-- WHAT NEEDS TO BE DONE --
Drop every picture, then repeat the records exactly.

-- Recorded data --

------------------------

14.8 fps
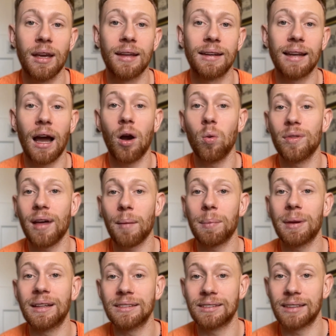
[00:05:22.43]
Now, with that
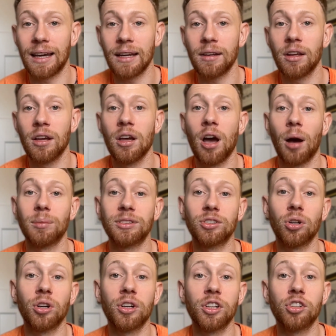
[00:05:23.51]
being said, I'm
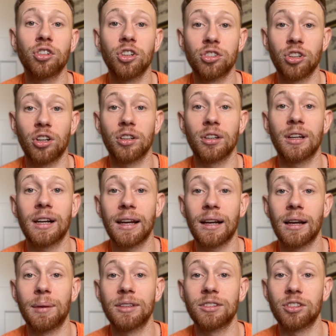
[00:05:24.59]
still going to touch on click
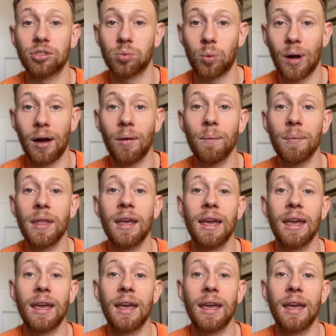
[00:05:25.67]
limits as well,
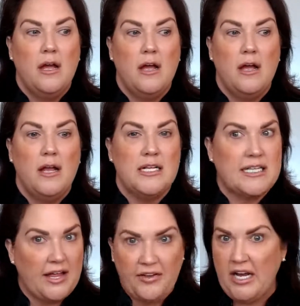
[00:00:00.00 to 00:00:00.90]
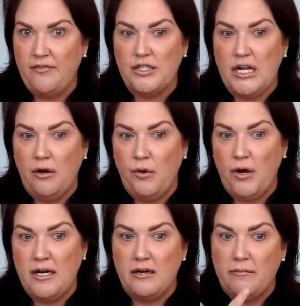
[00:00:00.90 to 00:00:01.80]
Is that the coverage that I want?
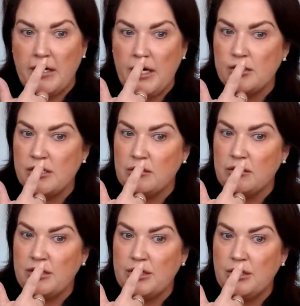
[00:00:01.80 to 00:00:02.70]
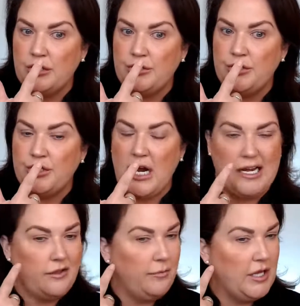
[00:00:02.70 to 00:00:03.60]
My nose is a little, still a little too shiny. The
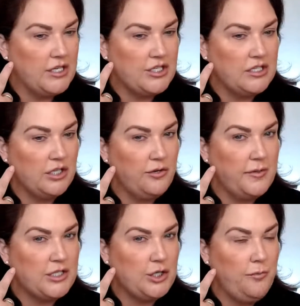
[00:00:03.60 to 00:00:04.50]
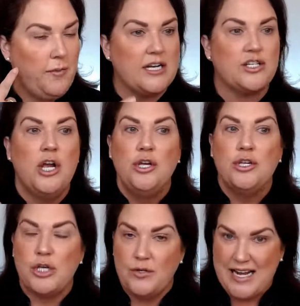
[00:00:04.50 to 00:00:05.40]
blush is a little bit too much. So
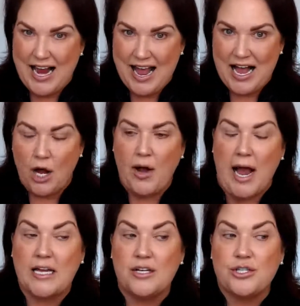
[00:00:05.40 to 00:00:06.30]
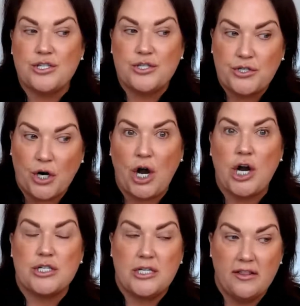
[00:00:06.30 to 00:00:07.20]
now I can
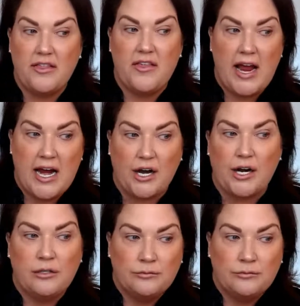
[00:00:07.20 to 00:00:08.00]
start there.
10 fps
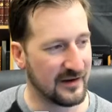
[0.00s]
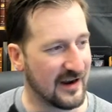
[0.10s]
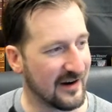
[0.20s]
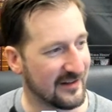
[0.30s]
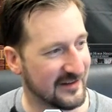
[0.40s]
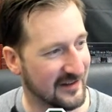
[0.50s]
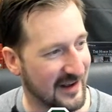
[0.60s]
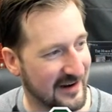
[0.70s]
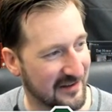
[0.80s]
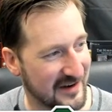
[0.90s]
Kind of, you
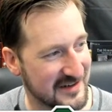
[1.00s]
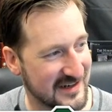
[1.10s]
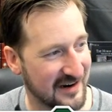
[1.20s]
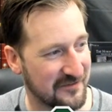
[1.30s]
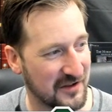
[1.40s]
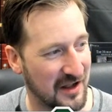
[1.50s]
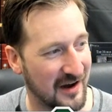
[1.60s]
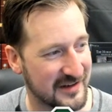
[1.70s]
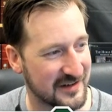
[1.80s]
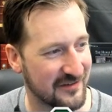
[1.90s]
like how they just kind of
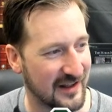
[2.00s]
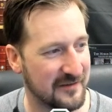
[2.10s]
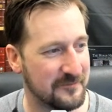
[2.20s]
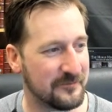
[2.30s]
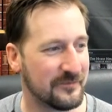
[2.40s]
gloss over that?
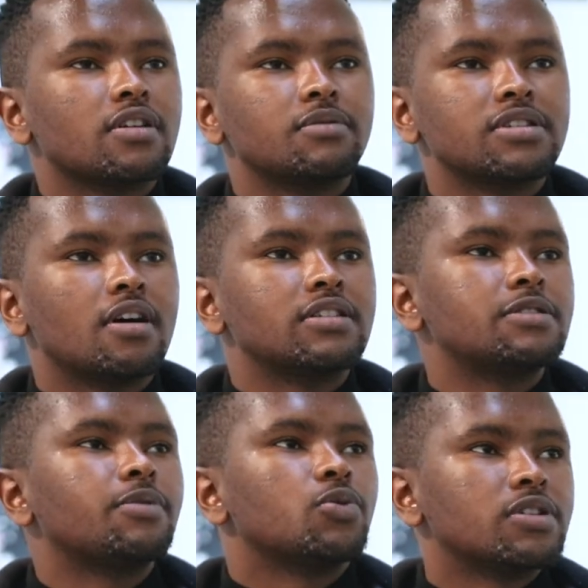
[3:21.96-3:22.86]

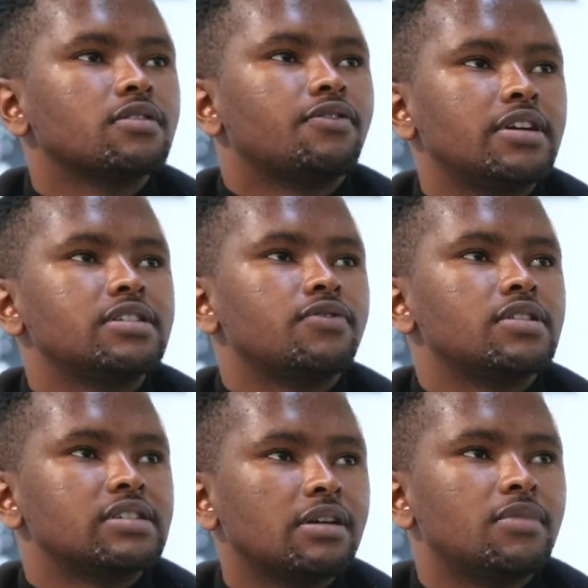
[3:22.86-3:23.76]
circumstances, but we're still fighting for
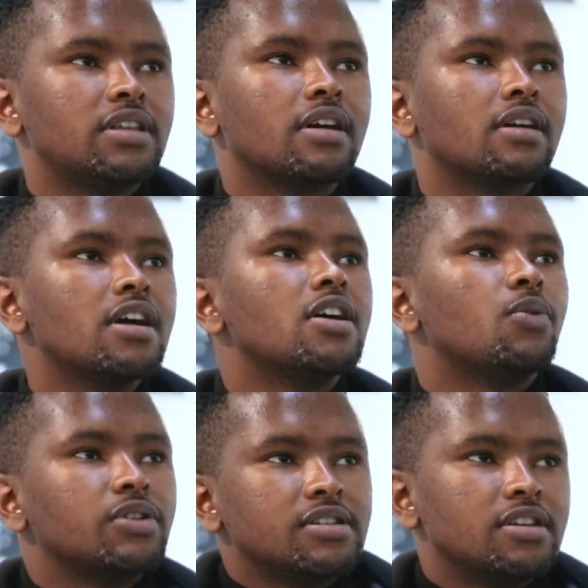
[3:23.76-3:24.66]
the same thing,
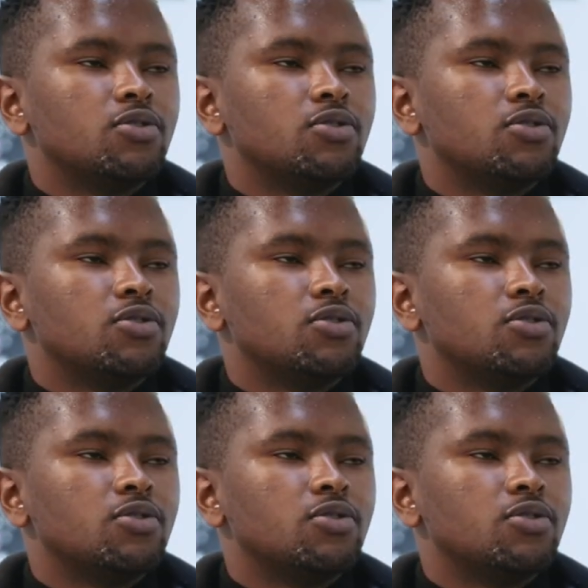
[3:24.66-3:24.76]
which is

------------------------

-- EXPECTED ANSWER --
14.8 fps
[00:05:22.43]
Now, with that
[00:05:23.51]
being said, I'm
[00:05:24.59]
still going to touch on click
[00:05:25.67]
limits as well,
[00:00:00.00 to 00:00:00.90]
[00:00:00.90 to 00:00:01.80]
Is that the coverage that I want?
[00:00:01.80 to 00:00:02.70]
[00:00:02.70 to 00:00:03.60]
My nose is a little, still a little too shiny. The
[00:00:03.60 to 00:00:04.50]
[00:00:04.50 to 00:00:05.40]
blush is a little bit too much. So
[00:00:05.40 to 00:00:06.30]
[00:00:06.30 to 00:00:07.20]
now I can
[00:00:07.20 to 00:00:08.00]
start there.
10 fps
[0.00s]
[0.10s]
[0.20s]
[0.30s]
[0.40s]
[0.50s]
[0.60s]
[0.70s]
[0.80s]
[0.90s]
Kind of, you
[1.00s]
[1.10s]
[1.20s]
[1.30s]
[1.40s]
[1.50s]
[1.60s]
[1.70s]
[1.80s]
[1.90s]
like how they just kind of
[2.00s]
[2.10s]
[2.20s]
[2.30s]
[2.40s]
gloss over that?
[3:21.96-3:22.86]

[3:22.86-3:23.76]
circumstances, but we're still fighting for
[3:23.76-3:24.66]
the same thing,
[3:24.66-3:24.76]
which is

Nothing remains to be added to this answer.